Try to find pleasure in a speed you’re not use to. Changing the way you do routine things allows a new person to grow inside of you.
-Paulo Coelho, The Pilgrimage
In about a month, my team will be on the Camino De Santiago. It’s one of the major Christian pilgrimages, a route leading to the tomb of St. James, and usually taking around 2 months to complete on foot. Our team will only be spending 10 days on the Camino, traveling by foot from town to town, just experiencing a taste of the pilgrimage that Christians have been traveling for centuries.
I’ve been excited about The Camino from the beginning of my application process. Pilgrimage had become something that I desired, at a deep level, as I finished up my time in youth ministry. When a person embarks on a pilgrimage, they are setting off on a journey with soul implications. There’s a desire for deep, life changing transformation, a hope to see oneself more clearly, a need to encounter God in the disruption of life routines. Usually a pilgrimage is a physical journey toward a spiritually significant artifact, or symbol of faith, although it doesn’t always have to be this way. It’s a choice to pursue God in the journey and to create space, in the unknown, to meditate on his vastness and claim his nearness.
The quote at the top of the page pretty accurately sums up my entire goal for coming on the race: Go at a speed I’m not used to. Change up my routine. Create space for God to pull my truest self to the surface. As I look toward the Camino, I’m full of anticipation, knowing that it has the potential to be a powerful symbol of what my experience on this year long journey has already been and will continue to be: pIlgrimage.
As I reflect on my year so far, I see God’s hand all over it. I think back to sacred conversations in Cambodia, Malaysia, Indonesia, and already in Eastern Europe, with people who may not even know that they’re seeking something. I’ve talked with strangers about pain, loss, self-doubt, hopes and dreams, immense joy, significant faith questions, and everything in between. I’ve made friends that I never would have expected to make, hugged people that my country wants me to hate, and I’ve heard some of the most captivating stories as people have shared their lives with me.

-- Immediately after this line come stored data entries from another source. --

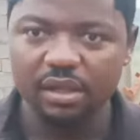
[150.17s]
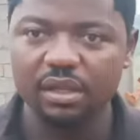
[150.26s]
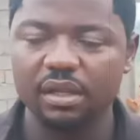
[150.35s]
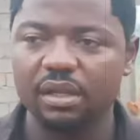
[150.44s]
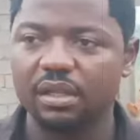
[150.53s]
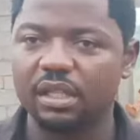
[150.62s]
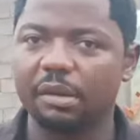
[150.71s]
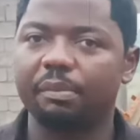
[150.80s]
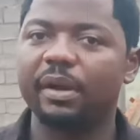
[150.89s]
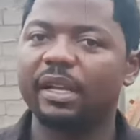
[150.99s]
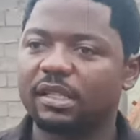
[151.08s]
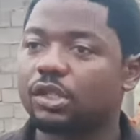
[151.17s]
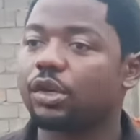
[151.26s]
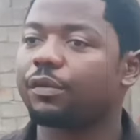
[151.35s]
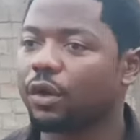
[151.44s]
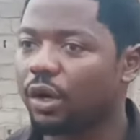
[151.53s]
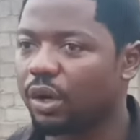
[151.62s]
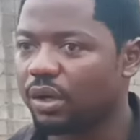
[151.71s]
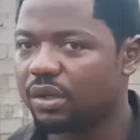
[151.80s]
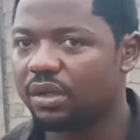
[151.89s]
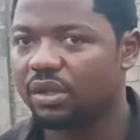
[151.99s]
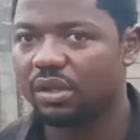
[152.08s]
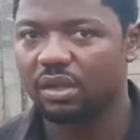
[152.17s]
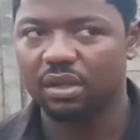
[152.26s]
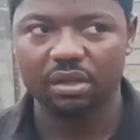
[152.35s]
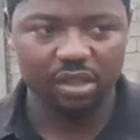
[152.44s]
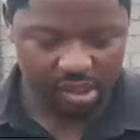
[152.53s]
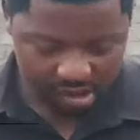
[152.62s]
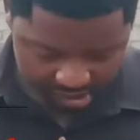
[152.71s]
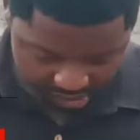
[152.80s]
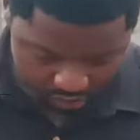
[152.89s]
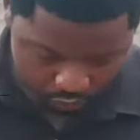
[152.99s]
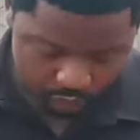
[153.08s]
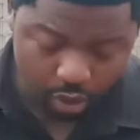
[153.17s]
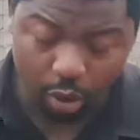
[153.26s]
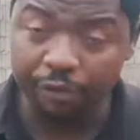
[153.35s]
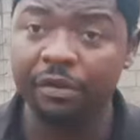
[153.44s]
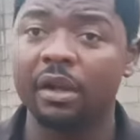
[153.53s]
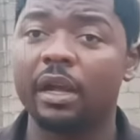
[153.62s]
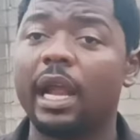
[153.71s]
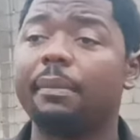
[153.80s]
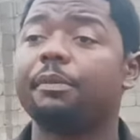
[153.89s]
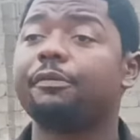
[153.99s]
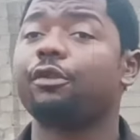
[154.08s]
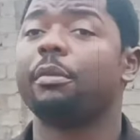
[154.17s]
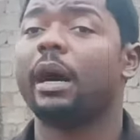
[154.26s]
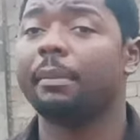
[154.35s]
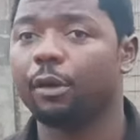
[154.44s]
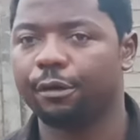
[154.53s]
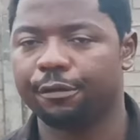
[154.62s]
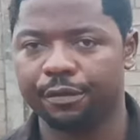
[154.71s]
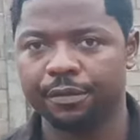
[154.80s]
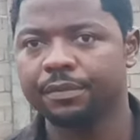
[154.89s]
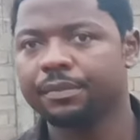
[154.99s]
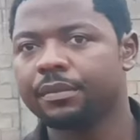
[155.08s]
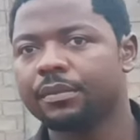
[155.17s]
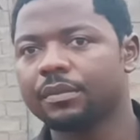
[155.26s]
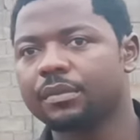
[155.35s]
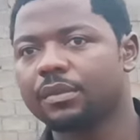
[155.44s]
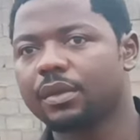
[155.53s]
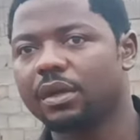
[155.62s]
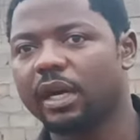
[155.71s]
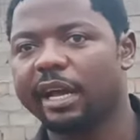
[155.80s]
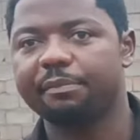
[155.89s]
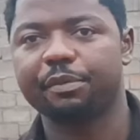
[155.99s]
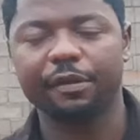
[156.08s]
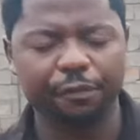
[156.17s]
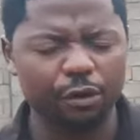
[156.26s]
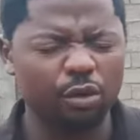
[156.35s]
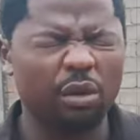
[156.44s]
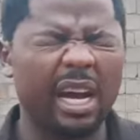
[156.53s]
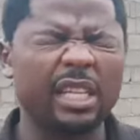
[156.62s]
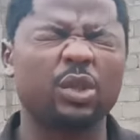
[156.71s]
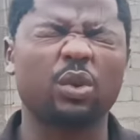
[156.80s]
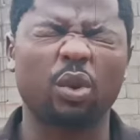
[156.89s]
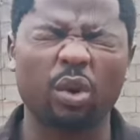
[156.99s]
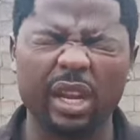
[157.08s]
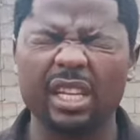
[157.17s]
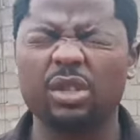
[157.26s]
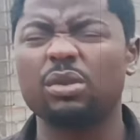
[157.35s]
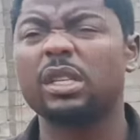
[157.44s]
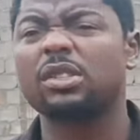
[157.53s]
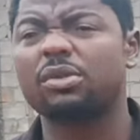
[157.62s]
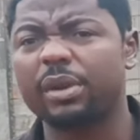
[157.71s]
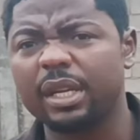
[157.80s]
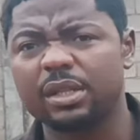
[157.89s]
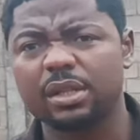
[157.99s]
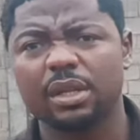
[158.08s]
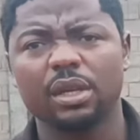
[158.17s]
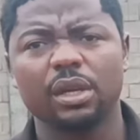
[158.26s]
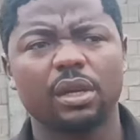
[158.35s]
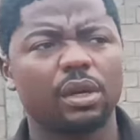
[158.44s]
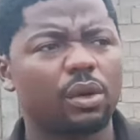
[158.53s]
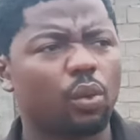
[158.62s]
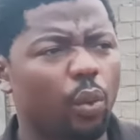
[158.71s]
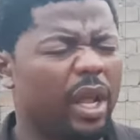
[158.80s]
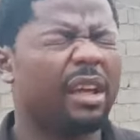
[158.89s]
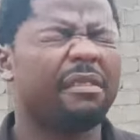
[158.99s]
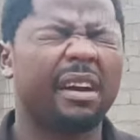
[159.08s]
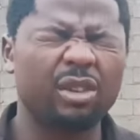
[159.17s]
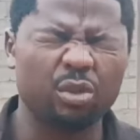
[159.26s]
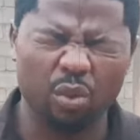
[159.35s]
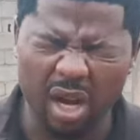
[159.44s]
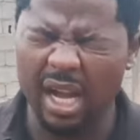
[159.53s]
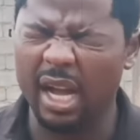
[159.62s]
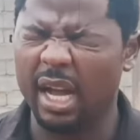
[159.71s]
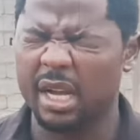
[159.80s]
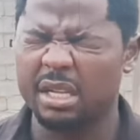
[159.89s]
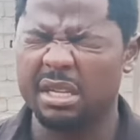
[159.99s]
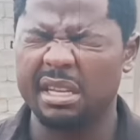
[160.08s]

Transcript: Amen. The blessings of God. Amen. This is a week of help from above. Amen. Amen. I pray for you as you connect to this grace, wherever you are,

I can also recall long bus rides, hikes, or moments by the ocean searching for God’s voice in the silence, his whisper in the ocean’s crashing waves, and his presence in my heavy breathing as I struggle up a mountain. I can think back to worship settings in Bangkok, Georgetown, and Jeffery’s Bay when God communicated his love to me in incredibly personal and tangible ways, reminding me of his sonship, challenging me to let go of idols I’ve held for too long, and teaching me to hear his voice.
I’ve struggled through language barriers, juggled currency conversion rates in my head, learned to navigate strange cities, broken bread with and depended on the hospitality of strangers, and walked in community with my squadmates.
And through it all, I’m learning to move at a different pace, to see the world and myself differently, and to trust the voice of the God of Abraham, Isaac, and Jacob. My routine has been shaken to its core, and it’s been exactly what I’ve needed for this season. It’s all been pilgrimage.
Now as I look at my new team’s upcoming journey, I look with anticipation. Over the next two months, my team will be moving all over Europe on our way to the Camino in Spain, and I couldn’t be more excited about the journey. Sometimes it feels tedious and the travel days take their toll, but that’s ok, because the pursuit of comfort has never given me anything, and pursuing God has always given me everything.
If you’d like to continue praying for me, I’d love for you to pray that God would continue the work that he’s started, and that this journey would make me more receptive. Pray that any walls that I’ve built up between God and those around me might be torn down and that I’d continue to step into intimacy and hospitality. Pray that God might be able to use my experience in my own year-long pilgrimage to speak life into those I encounter along the way. And you can join me in praying for my team’s time on The Camino and in all of the countries that we’ll be visiting over the next two months.

Thanks for following my journey, and for the kind words, and prayers that are constantly coming my way! May you find a way to disrupt your pace today and look for the eternal all around you!